Segment Start: EXERCISE INPUTS

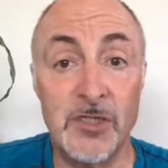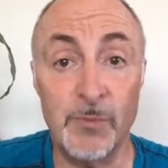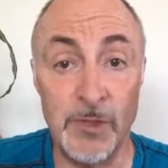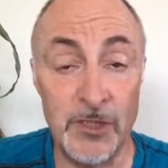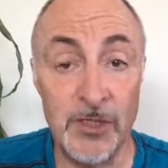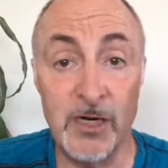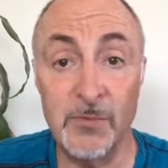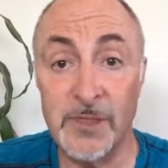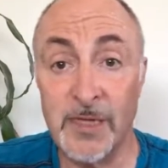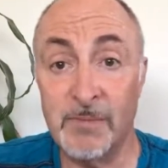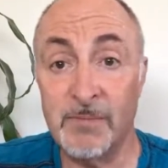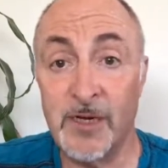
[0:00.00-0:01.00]
please share it with
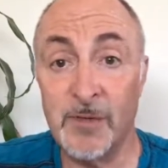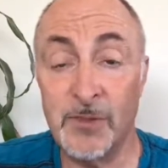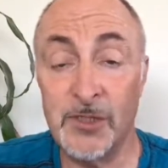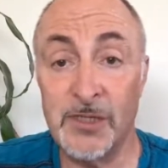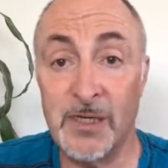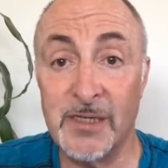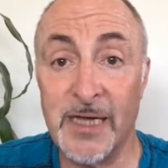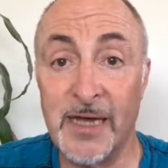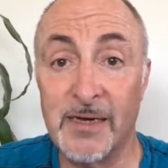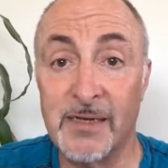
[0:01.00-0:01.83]
them. I appreciate that.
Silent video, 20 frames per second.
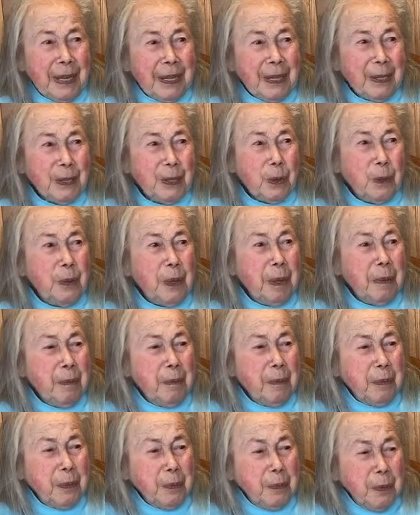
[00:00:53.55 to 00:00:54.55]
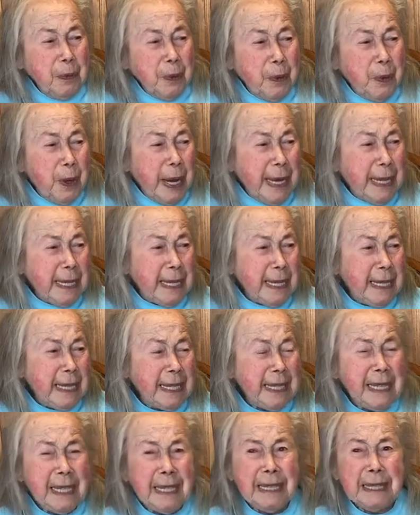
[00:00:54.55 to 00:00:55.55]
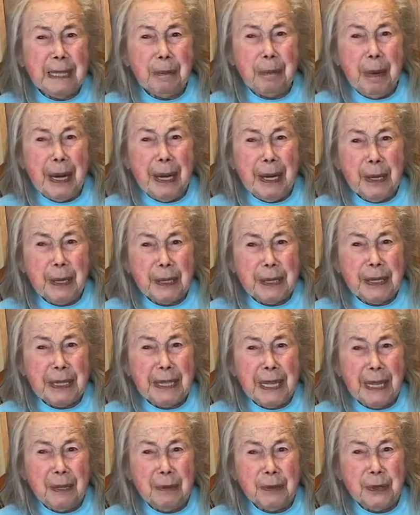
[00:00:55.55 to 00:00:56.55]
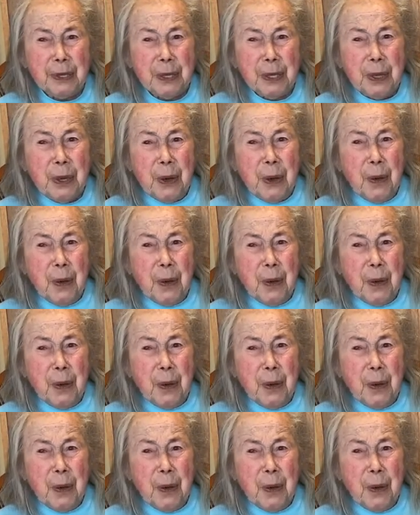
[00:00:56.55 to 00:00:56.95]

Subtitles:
So we created an easel by ourselves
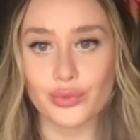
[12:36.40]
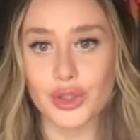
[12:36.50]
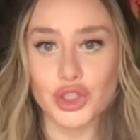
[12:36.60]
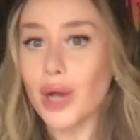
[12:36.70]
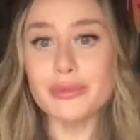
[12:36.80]

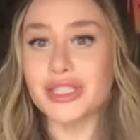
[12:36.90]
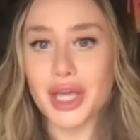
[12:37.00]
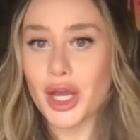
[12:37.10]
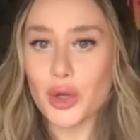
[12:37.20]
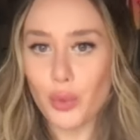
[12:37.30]
jump
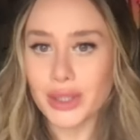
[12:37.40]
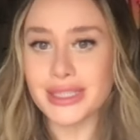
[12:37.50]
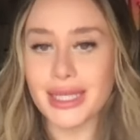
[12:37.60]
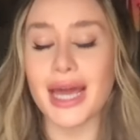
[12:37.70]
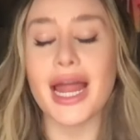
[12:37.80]
scare once
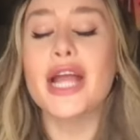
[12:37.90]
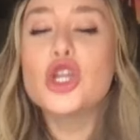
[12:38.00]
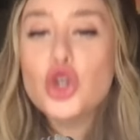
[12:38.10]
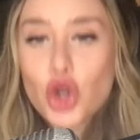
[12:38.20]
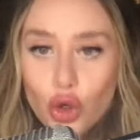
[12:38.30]
again. I
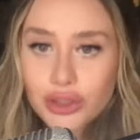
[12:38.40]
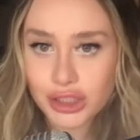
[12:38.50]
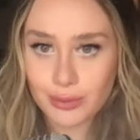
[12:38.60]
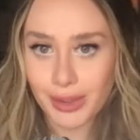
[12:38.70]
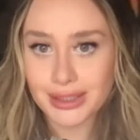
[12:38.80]

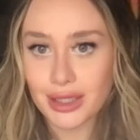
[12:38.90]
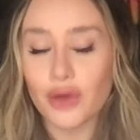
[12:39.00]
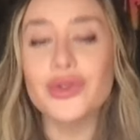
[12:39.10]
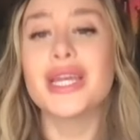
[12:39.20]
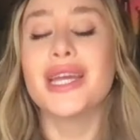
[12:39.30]
ghosted
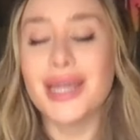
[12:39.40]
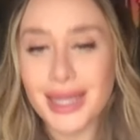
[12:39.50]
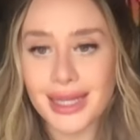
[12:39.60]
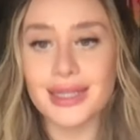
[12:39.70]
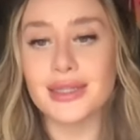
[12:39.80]
myself
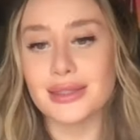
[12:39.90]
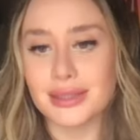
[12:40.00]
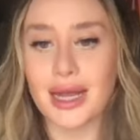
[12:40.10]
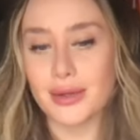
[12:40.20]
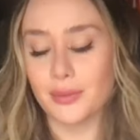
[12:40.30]

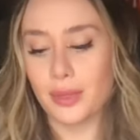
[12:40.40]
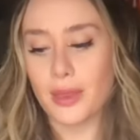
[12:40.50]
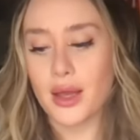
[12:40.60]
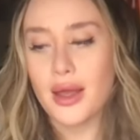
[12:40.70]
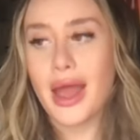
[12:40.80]
instead.
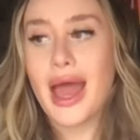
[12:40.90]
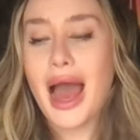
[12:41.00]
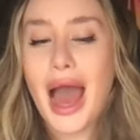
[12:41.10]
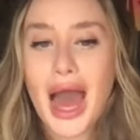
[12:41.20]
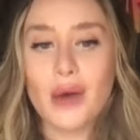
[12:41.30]

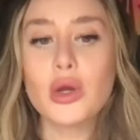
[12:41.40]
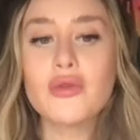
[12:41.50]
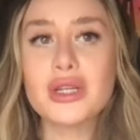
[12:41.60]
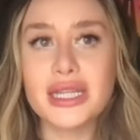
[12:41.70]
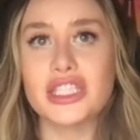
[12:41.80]
Our
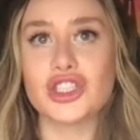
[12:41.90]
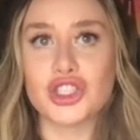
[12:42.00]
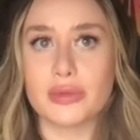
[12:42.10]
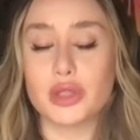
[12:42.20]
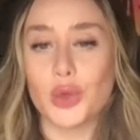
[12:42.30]

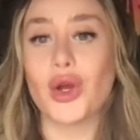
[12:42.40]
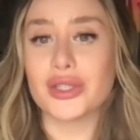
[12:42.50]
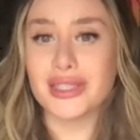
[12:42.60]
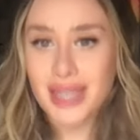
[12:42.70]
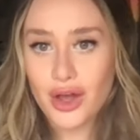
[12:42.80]
relationship to
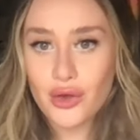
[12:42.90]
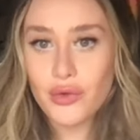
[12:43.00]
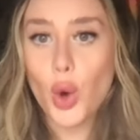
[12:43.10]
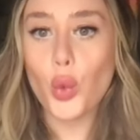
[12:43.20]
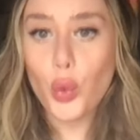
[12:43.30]
ourselves
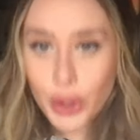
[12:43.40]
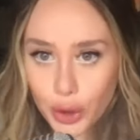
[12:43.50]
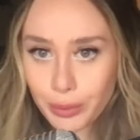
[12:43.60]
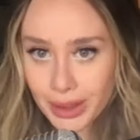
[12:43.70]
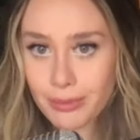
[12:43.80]

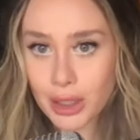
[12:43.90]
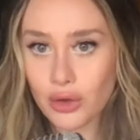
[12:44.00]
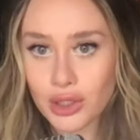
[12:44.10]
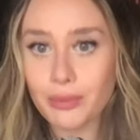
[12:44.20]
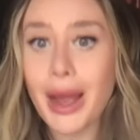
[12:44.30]
will be
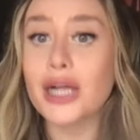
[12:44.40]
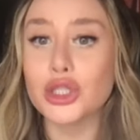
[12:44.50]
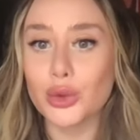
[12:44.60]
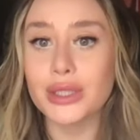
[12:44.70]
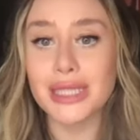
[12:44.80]
mirrored back
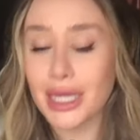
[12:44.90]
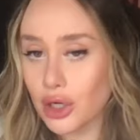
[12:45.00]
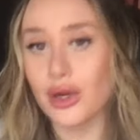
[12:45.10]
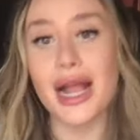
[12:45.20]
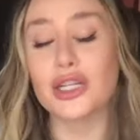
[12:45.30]
to us in
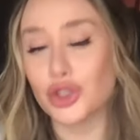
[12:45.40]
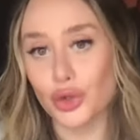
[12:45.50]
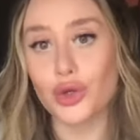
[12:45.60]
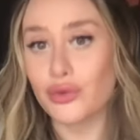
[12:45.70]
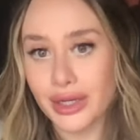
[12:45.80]
our
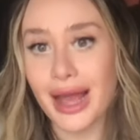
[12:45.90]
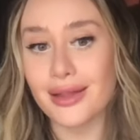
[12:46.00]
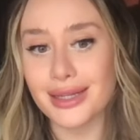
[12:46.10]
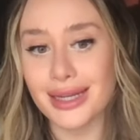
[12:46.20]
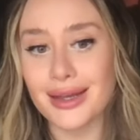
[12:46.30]
external
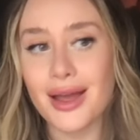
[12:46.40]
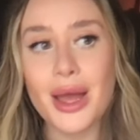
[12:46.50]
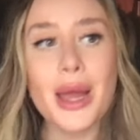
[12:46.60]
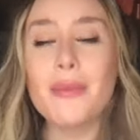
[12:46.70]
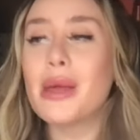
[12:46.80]
reality.
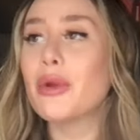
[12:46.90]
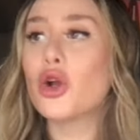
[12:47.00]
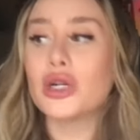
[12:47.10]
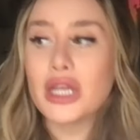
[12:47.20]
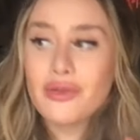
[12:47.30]
Baby
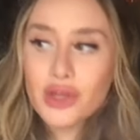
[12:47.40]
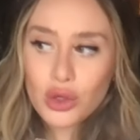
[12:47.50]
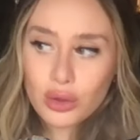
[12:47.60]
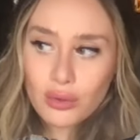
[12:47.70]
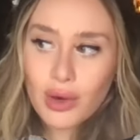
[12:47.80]
girl, if
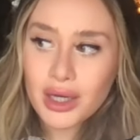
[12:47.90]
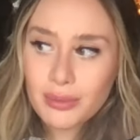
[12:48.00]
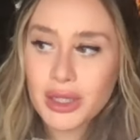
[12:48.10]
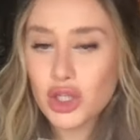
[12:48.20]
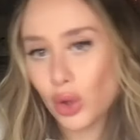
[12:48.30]
you don't want to
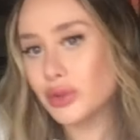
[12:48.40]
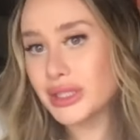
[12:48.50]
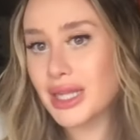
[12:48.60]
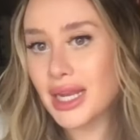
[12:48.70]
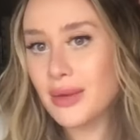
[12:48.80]
be
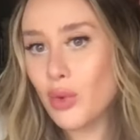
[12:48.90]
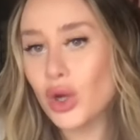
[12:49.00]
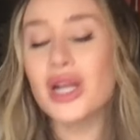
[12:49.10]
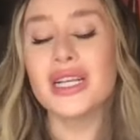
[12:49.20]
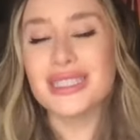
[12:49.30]
ghosted
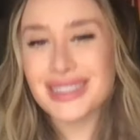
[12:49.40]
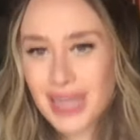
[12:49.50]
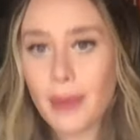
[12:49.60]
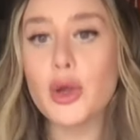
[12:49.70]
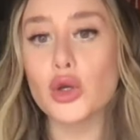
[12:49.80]
anymore,
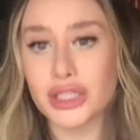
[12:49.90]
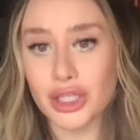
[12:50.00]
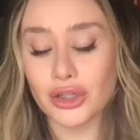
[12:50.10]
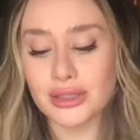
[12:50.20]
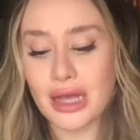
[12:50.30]
stop ghosting
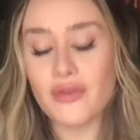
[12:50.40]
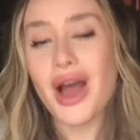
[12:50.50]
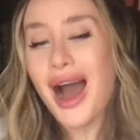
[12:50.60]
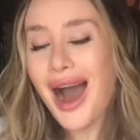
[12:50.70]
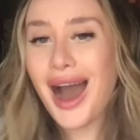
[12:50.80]
yourself.
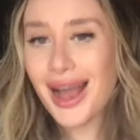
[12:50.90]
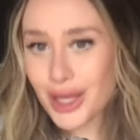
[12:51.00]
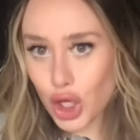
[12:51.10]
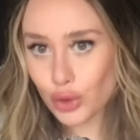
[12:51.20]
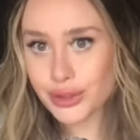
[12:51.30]
I
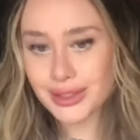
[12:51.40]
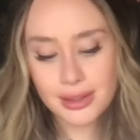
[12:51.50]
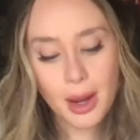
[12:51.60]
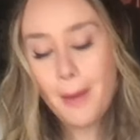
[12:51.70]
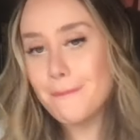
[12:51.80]

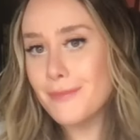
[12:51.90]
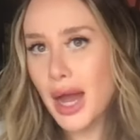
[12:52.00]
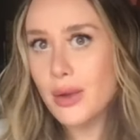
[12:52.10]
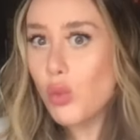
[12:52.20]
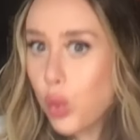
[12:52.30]
ghosted
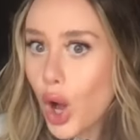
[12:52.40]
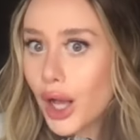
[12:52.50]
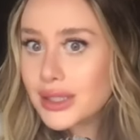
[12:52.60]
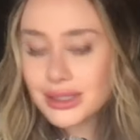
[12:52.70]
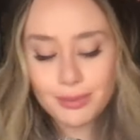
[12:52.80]
my
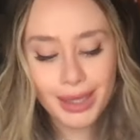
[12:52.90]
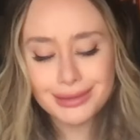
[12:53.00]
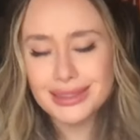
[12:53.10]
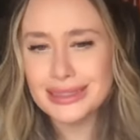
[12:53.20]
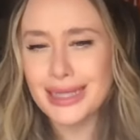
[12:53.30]
wants, my
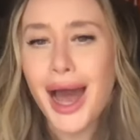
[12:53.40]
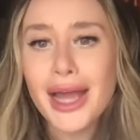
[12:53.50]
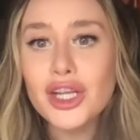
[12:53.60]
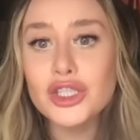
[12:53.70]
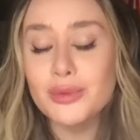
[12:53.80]

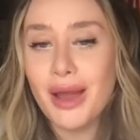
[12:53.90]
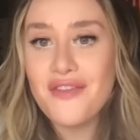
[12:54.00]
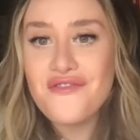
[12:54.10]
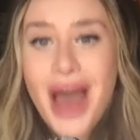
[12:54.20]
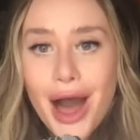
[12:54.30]
desires, my
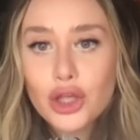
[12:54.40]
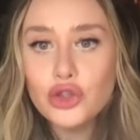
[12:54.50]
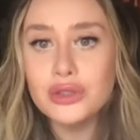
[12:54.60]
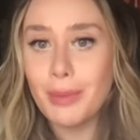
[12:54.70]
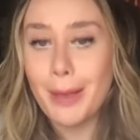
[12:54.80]

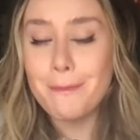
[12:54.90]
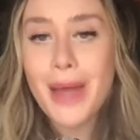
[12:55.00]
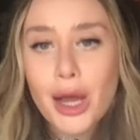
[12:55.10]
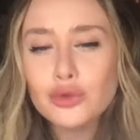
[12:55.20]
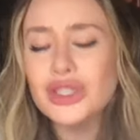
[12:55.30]
values, my
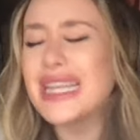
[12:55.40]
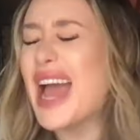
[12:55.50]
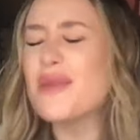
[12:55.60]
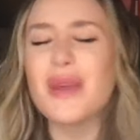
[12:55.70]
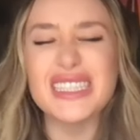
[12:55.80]
boundaries,
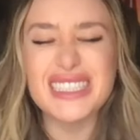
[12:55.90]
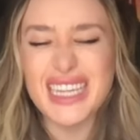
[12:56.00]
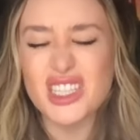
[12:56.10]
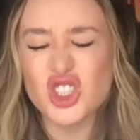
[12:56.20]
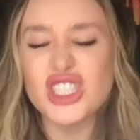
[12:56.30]
and my
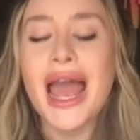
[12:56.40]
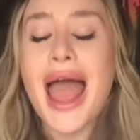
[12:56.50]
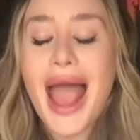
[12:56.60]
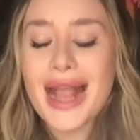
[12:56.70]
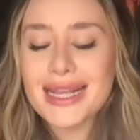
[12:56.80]
standards.
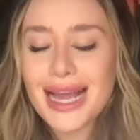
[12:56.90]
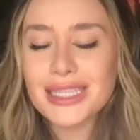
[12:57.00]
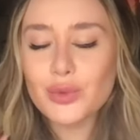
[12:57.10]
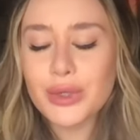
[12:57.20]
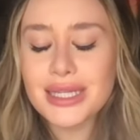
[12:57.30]
And
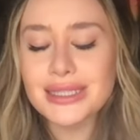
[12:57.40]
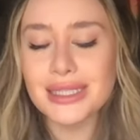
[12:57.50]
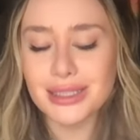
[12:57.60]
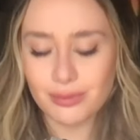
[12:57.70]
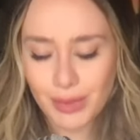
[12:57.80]
guess what he
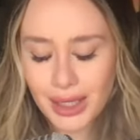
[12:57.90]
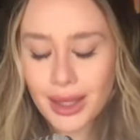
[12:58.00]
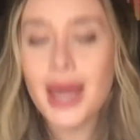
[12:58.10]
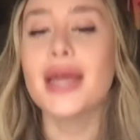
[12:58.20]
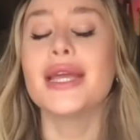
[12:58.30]
did to me?
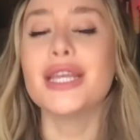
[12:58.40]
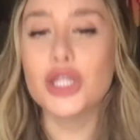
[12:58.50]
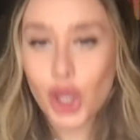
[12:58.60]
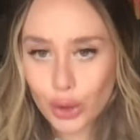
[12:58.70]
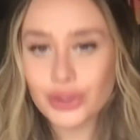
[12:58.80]
He
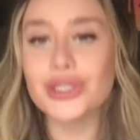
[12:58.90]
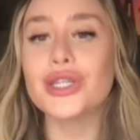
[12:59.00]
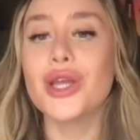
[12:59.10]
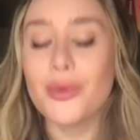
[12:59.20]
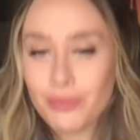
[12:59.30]

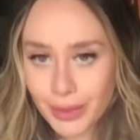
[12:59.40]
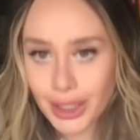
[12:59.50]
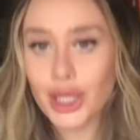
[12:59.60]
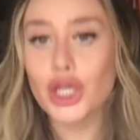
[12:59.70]
ghosted me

Segment End: EXERCISE INPUTS

→ YOUR GOAL
Write out the whole listing above exactly; do not include the pictures.

→ ANSWER FOR THE TASK
[0:00.00-0:01.00]
please share it with
[0:01.00-0:01.83]
them. I appreciate that.
Silent video, 20 frames per second.
[00:00:53.55 to 00:00:54.55]
[00:00:54.55 to 00:00:55.55]
[00:00:55.55 to 00:00:56.55]
[00:00:56.55 to 00:00:56.95]

Subtitles:
So we created an easel by ourselves
[12:36.40]
[12:36.50]
[12:36.60]
[12:36.70]
[12:36.80]

[12:36.90]
[12:37.00]
[12:37.10]
[12:37.20]
[12:37.30]
jump
[12:37.40]
[12:37.50]
[12:37.60]
[12:37.70]
[12:37.80]
scare once
[12:37.90]
[12:38.00]
[12:38.10]
[12:38.20]
[12:38.30]
again. I
[12:38.40]
[12:38.50]
[12:38.60]
[12:38.70]
[12:38.80]

[12:38.90]
[12:39.00]
[12:39.10]
[12:39.20]
[12:39.30]
ghosted
[12:39.40]
[12:39.50]
[12:39.60]
[12:39.70]
[12:39.80]
myself
[12:39.90]
[12:40.00]
[12:40.10]
[12:40.20]
[12:40.30]

[12:40.40]
[12:40.50]
[12:40.60]
[12:40.70]
[12:40.80]
instead.
[12:40.90]
[12:41.00]
[12:41.10]
[12:41.20]
[12:41.30]

[12:41.40]
[12:41.50]
[12:41.60]
[12:41.70]
[12:41.80]
Our
[12:41.90]
[12:42.00]
[12:42.10]
[12:42.20]
[12:42.30]

[12:42.40]
[12:42.50]
[12:42.60]
[12:42.70]
[12:42.80]
relationship to
[12:42.90]
[12:43.00]
[12:43.10]
[12:43.20]
[12:43.30]
ourselves
[12:43.40]
[12:43.50]
[12:43.60]
[12:43.70]
[12:43.80]

[12:43.90]
[12:44.00]
[12:44.10]
[12:44.20]
[12:44.30]
will be
[12:44.40]
[12:44.50]
[12:44.60]
[12:44.70]
[12:44.80]
mirrored back
[12:44.90]
[12:45.00]
[12:45.10]
[12:45.20]
[12:45.30]
to us in
[12:45.40]
[12:45.50]
[12:45.60]
[12:45.70]
[12:45.80]
our
[12:45.90]
[12:46.00]
[12:46.10]
[12:46.20]
[12:46.30]
external
[12:46.40]
[12:46.50]
[12:46.60]
[12:46.70]
[12:46.80]
reality.
[12:46.90]
[12:47.00]
[12:47.10]
[12:47.20]
[12:47.30]
Baby
[12:47.40]
[12:47.50]
[12:47.60]
[12:47.70]
[12:47.80]
girl, if
[12:47.90]
[12:48.00]
[12:48.10]
[12:48.20]
[12:48.30]
you don't want to
[12:48.40]
[12:48.50]
[12:48.60]
[12:48.70]
[12:48.80]
be
[12:48.90]
[12:49.00]
[12:49.10]
[12:49.20]
[12:49.30]
ghosted
[12:49.40]
[12:49.50]
[12:49.60]
[12:49.70]
[12:49.80]
anymore,
[12:49.90]
[12:50.00]
[12:50.10]
[12:50.20]
[12:50.30]
stop ghosting
[12:50.40]
[12:50.50]
[12:50.60]
[12:50.70]
[12:50.80]
yourself.
[12:50.90]
[12:51.00]
[12:51.10]
[12:51.20]
[12:51.30]
I
[12:51.40]
[12:51.50]
[12:51.60]
[12:51.70]
[12:51.80]

[12:51.90]
[12:52.00]
[12:52.10]
[12:52.20]
[12:52.30]
ghosted
[12:52.40]
[12:52.50]
[12:52.60]
[12:52.70]
[12:52.80]
my
[12:52.90]
[12:53.00]
[12:53.10]
[12:53.20]
[12:53.30]
wants, my
[12:53.40]
[12:53.50]
[12:53.60]
[12:53.70]
[12:53.80]

[12:53.90]
[12:54.00]
[12:54.10]
[12:54.20]
[12:54.30]
desires, my
[12:54.40]
[12:54.50]
[12:54.60]
[12:54.70]
[12:54.80]

[12:54.90]
[12:55.00]
[12:55.10]
[12:55.20]
[12:55.30]
values, my
[12:55.40]
[12:55.50]
[12:55.60]
[12:55.70]
[12:55.80]
boundaries,
[12:55.90]
[12:56.00]
[12:56.10]
[12:56.20]
[12:56.30]
and my
[12:56.40]
[12:56.50]
[12:56.60]
[12:56.70]
[12:56.80]
standards.
[12:56.90]
[12:57.00]
[12:57.10]
[12:57.20]
[12:57.30]
And
[12:57.40]
[12:57.50]
[12:57.60]
[12:57.70]
[12:57.80]
guess what he
[12:57.90]
[12:58.00]
[12:58.10]
[12:58.20]
[12:58.30]
did to me?
[12:58.40]
[12:58.50]
[12:58.60]
[12:58.70]
[12:58.80]
He
[12:58.90]
[12:59.00]
[12:59.10]
[12:59.20]
[12:59.30]

[12:59.40]
[12:59.50]
[12:59.60]
[12:59.70]
ghosted me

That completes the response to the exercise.